Further, section 54GB of the IT Act allows exemption of LTCG on the transfer of residential property if net consideration is invested in equity shares of a new startup before the due date of furnishing the income tax return.

Real estate outlook for 2023:

Sudarshan Lodha, Cofounder & CEO, Strata Property Management said, "We expect the trend to continue and bolster in 2023, with increased absorption and decreased vacancy rates, strong ROI, more considerable NRI, and FDI investment and solidified government initiatives helping infrastructural boost leading to growth in the office space segment. We foresee more traction in Tier-II towns with the rise in employment opportunities and economic activities in these markets."

Additionally, Lodha said, "with a behavioural shift towards digitization, we will see more people investing in commercial assets through fractional routes. Overall, real estate will remain one of the ideal investment asset classes, and as the pandemic has faded, the commercial market looks to bloom in major cities of the country."

Further, Vimalendra Singh, Chief Sales and Service Officer at Mahindra Lifespaces said, "The theme of the year 2022 has been of appreciation. Despite its recent ups and downs, the Indian real estate market has grown, instilling confidence in the minds of homebuyers and investors alike. The desire for homeownership has become stronger ever since the pandemic started and has continued to remain strong."

In regards to rate hike trends and their impact on homebuyers, Singh said, "With RBI increasing repo rates, home loan interest rates saw a rise. However, this has had an almost negligible impact on sales and customer sentiment in the past. Additionally, flexible payment plans from developers have also encouraged home buyers to complete their purchases. This was also the year of the espousal of sustainable and innovative products amongst the new-age environment-conscious homebuyers."

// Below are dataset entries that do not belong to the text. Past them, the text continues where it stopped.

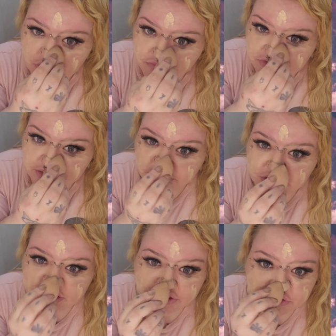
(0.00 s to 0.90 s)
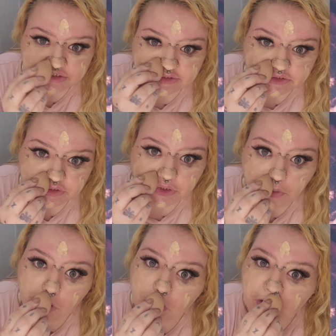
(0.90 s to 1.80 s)
I'm literally just,
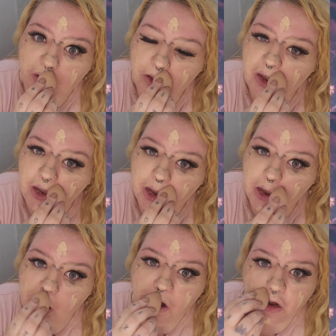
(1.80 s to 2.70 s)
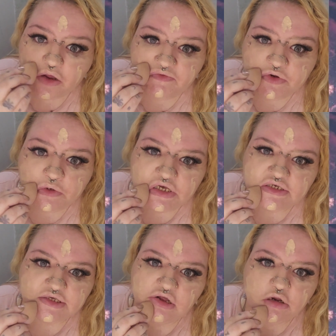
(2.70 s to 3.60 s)
I've
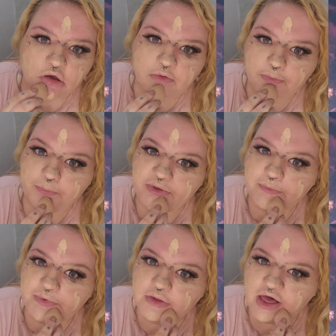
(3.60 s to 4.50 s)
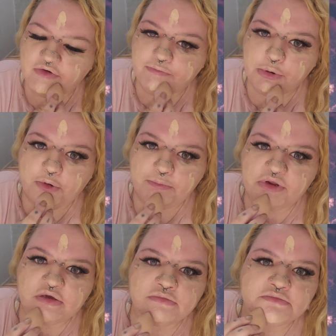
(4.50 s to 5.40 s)
noticed a lot of people have
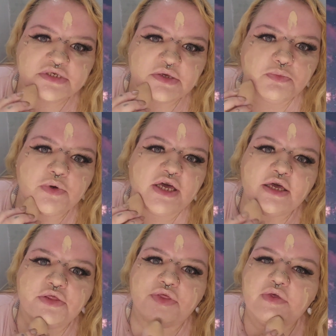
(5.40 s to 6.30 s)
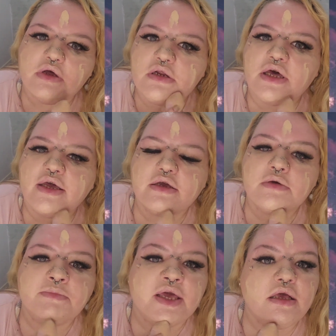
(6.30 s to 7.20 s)
problems with like
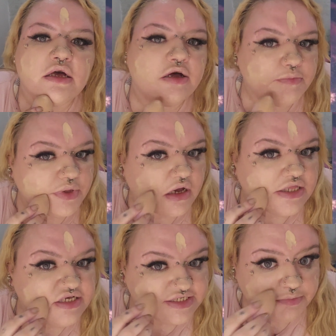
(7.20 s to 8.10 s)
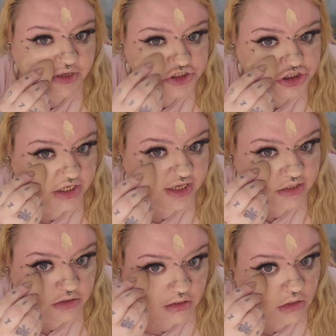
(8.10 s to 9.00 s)
makeup either
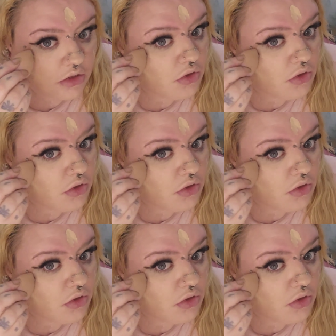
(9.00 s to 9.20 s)
smudging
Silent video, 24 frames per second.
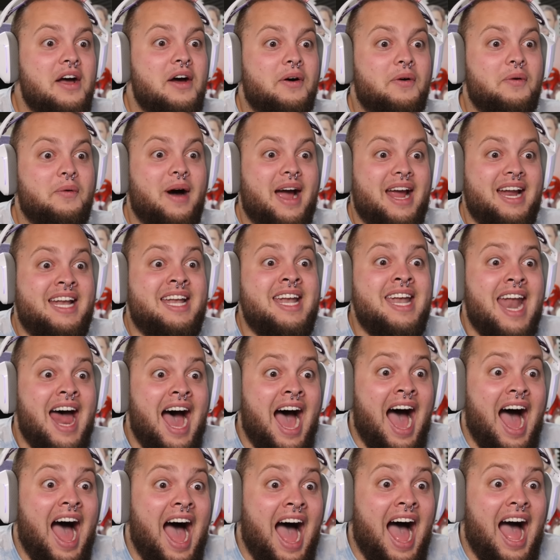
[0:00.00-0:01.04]
Wait,
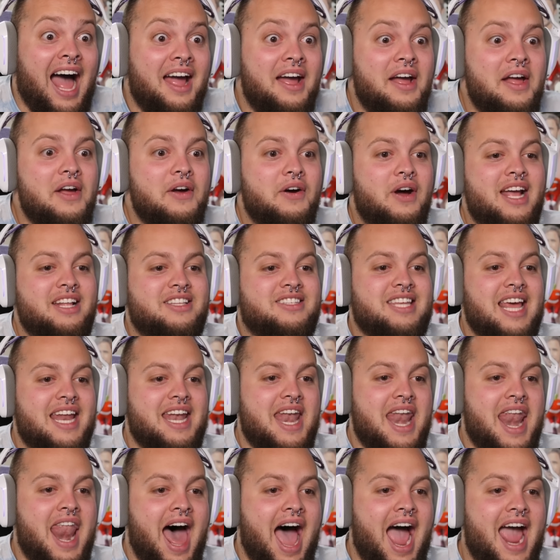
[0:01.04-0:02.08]
no! It
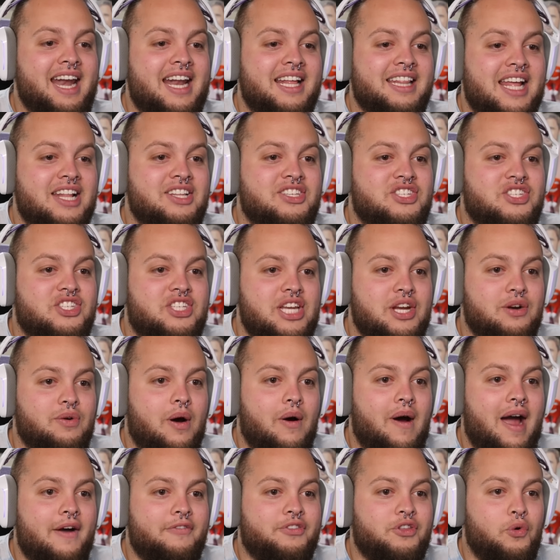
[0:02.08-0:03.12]
said nine and then
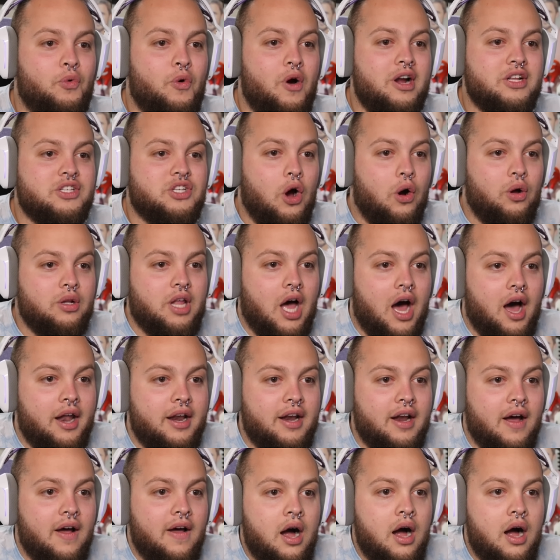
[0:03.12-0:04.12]
zero afterwards? Hold on.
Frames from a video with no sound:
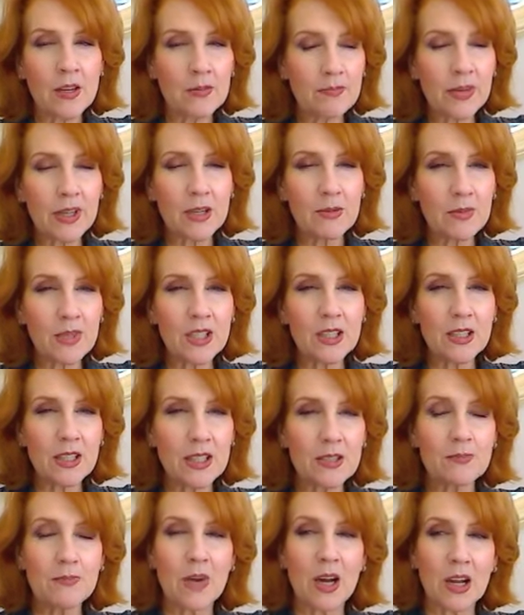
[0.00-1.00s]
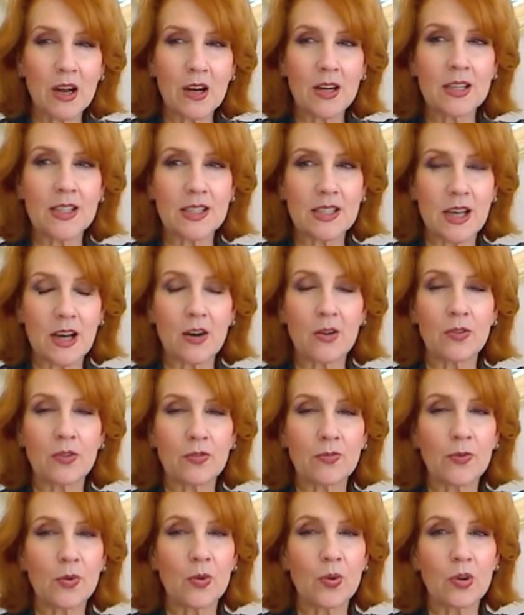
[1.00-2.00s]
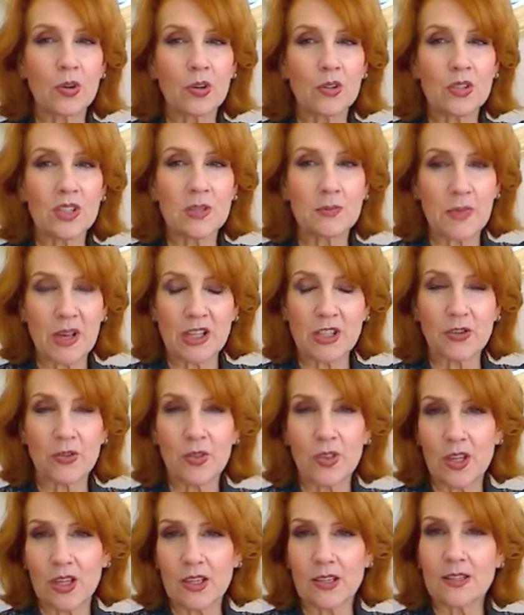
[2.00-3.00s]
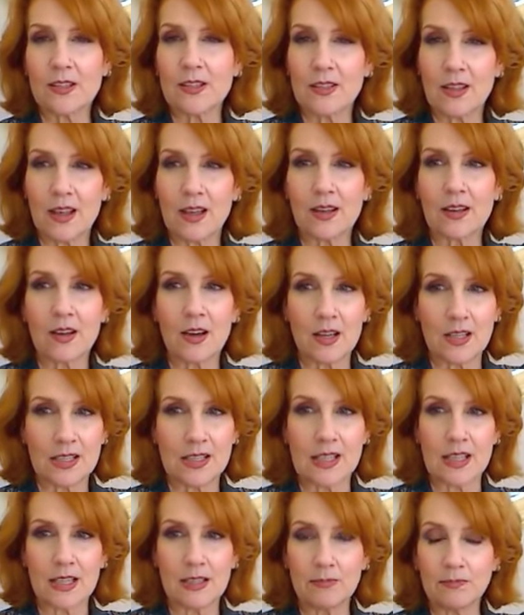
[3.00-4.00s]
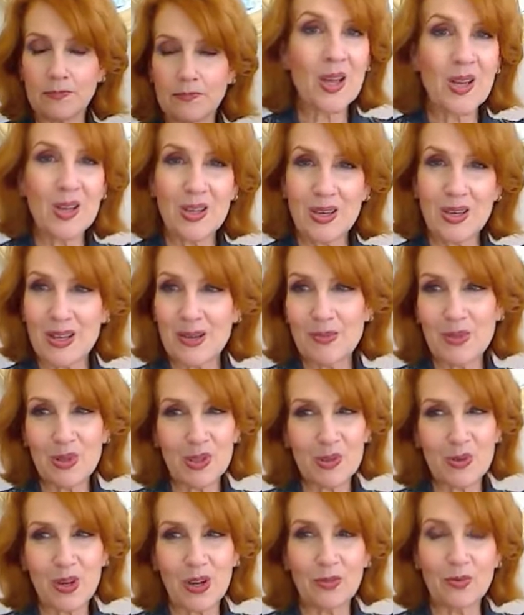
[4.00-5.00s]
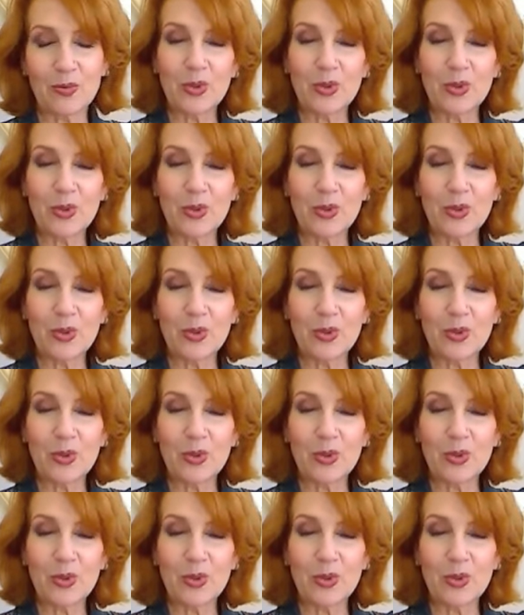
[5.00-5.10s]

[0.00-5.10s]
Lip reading: but I'm going to keep my eyes out for special things that I see. Number 12,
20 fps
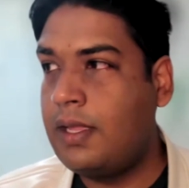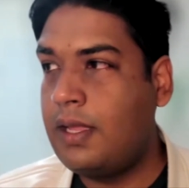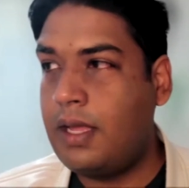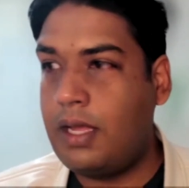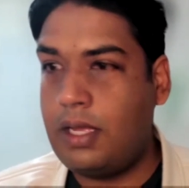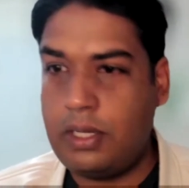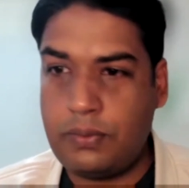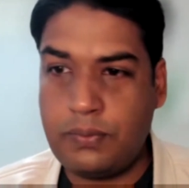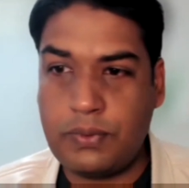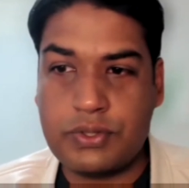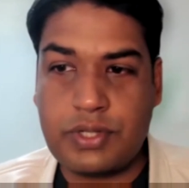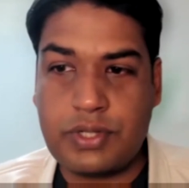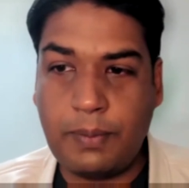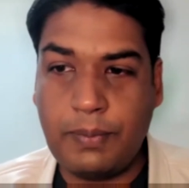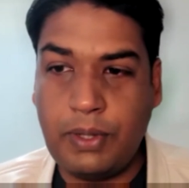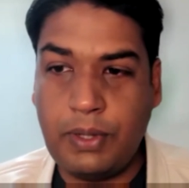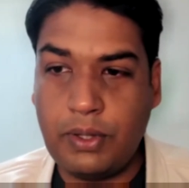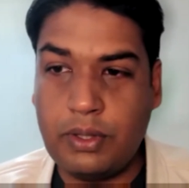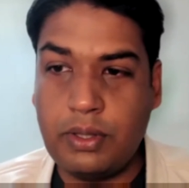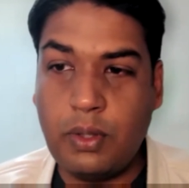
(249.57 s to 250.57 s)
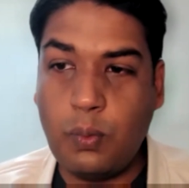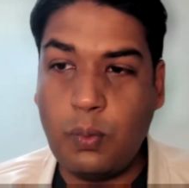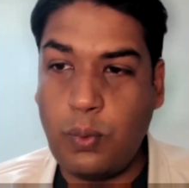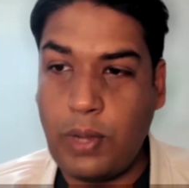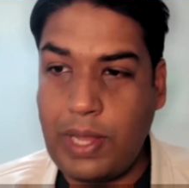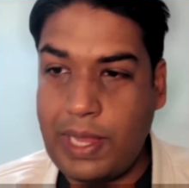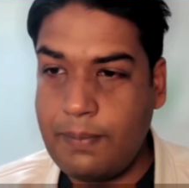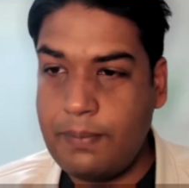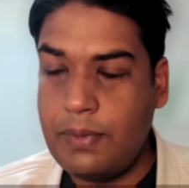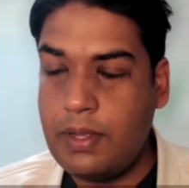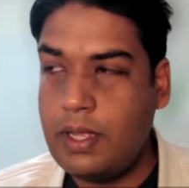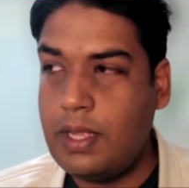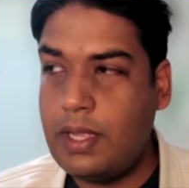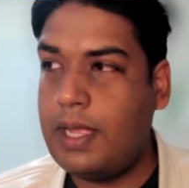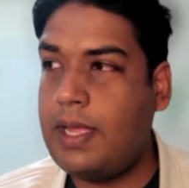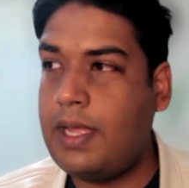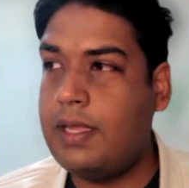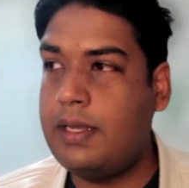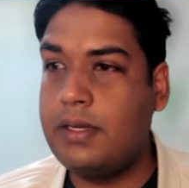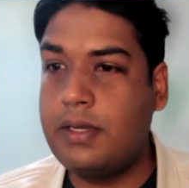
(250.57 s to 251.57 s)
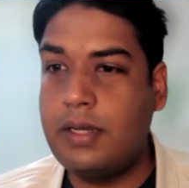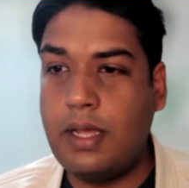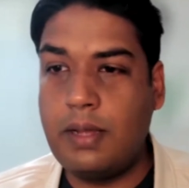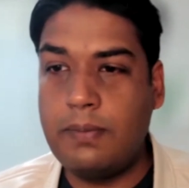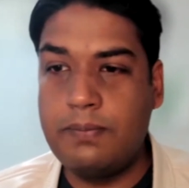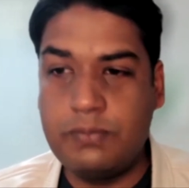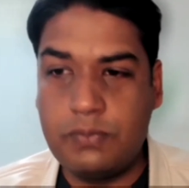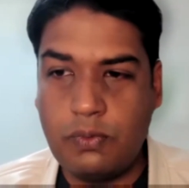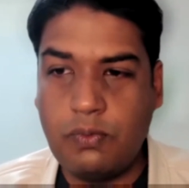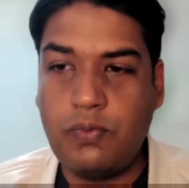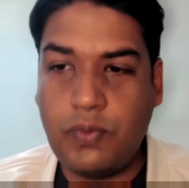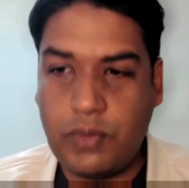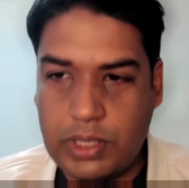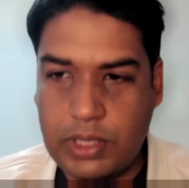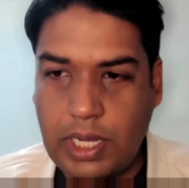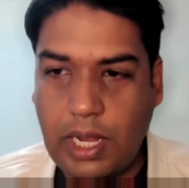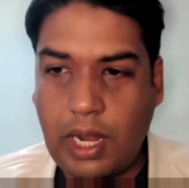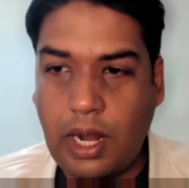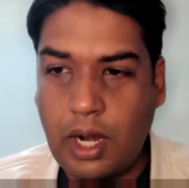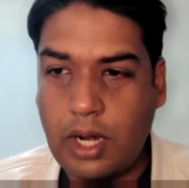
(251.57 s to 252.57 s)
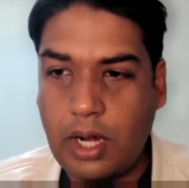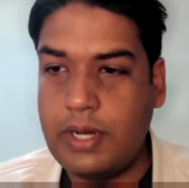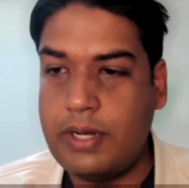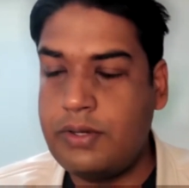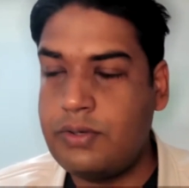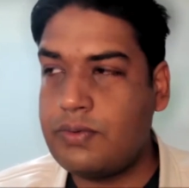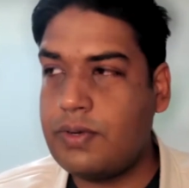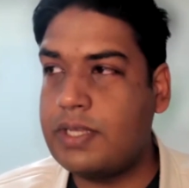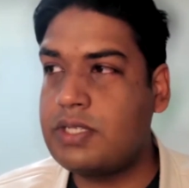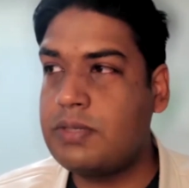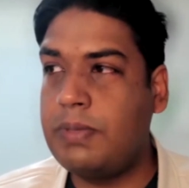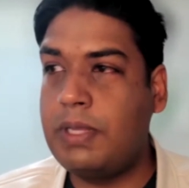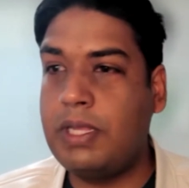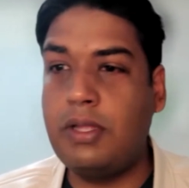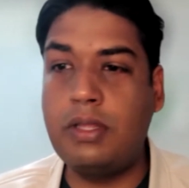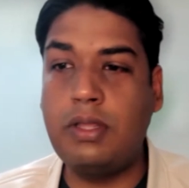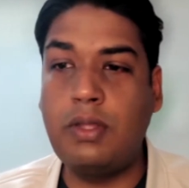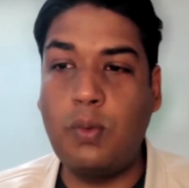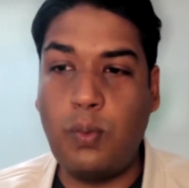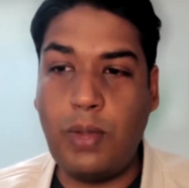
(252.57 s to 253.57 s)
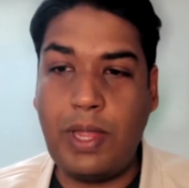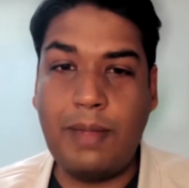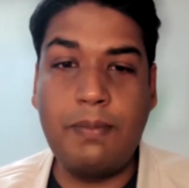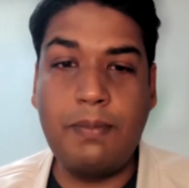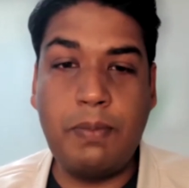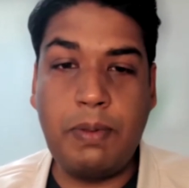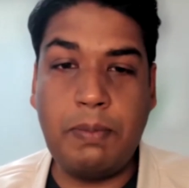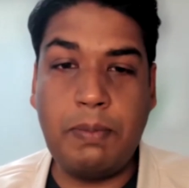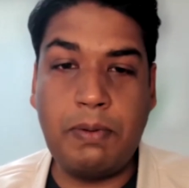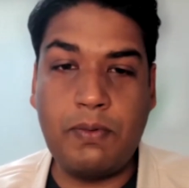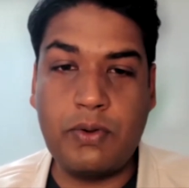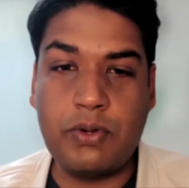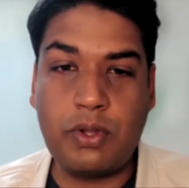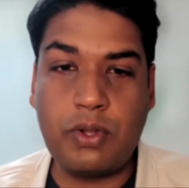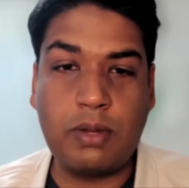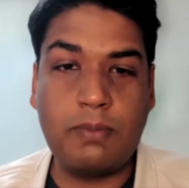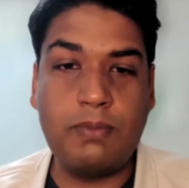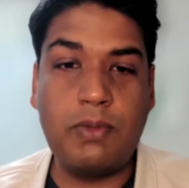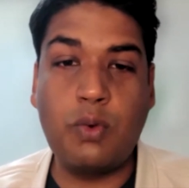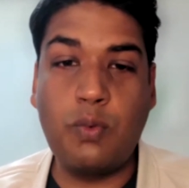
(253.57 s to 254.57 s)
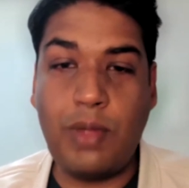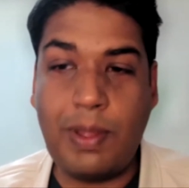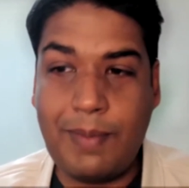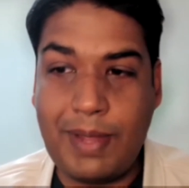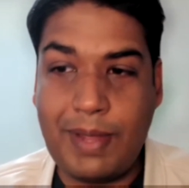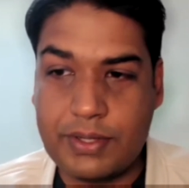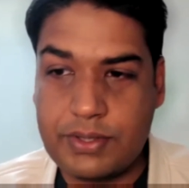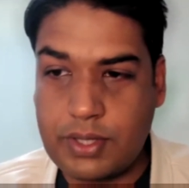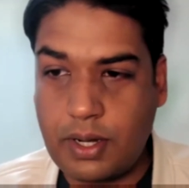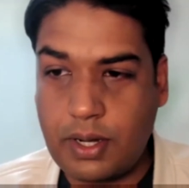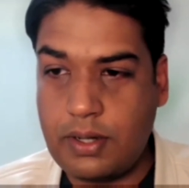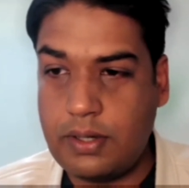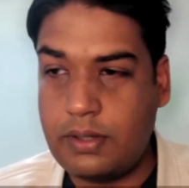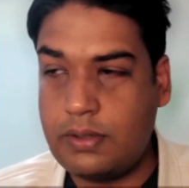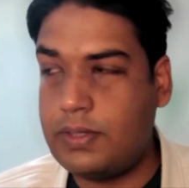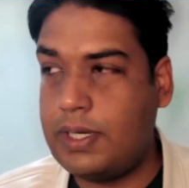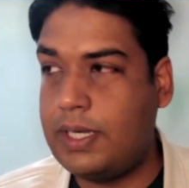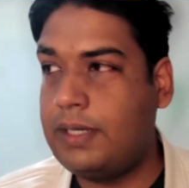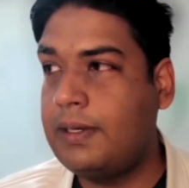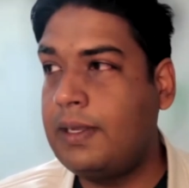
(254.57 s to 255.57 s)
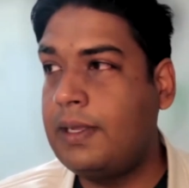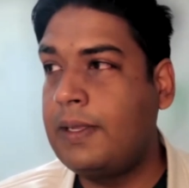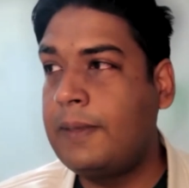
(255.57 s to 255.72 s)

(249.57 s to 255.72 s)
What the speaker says: It was coming on the web, and with our interest being on the web, people were talking about web XR, right?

For 2023, Singh added, "the demand and supply dynamics are expected to remain resilient in 2023. Even considering the expectations of another round of rate hikes, the market is likely to respond positively as it has done over the last year. We expect this momentum to continue over the coming year and remain confident of the growth of the industry as a whole."

 

Disclaimer: The views and recommendations made above are those of individual analysts or broking companies, and not of Mint.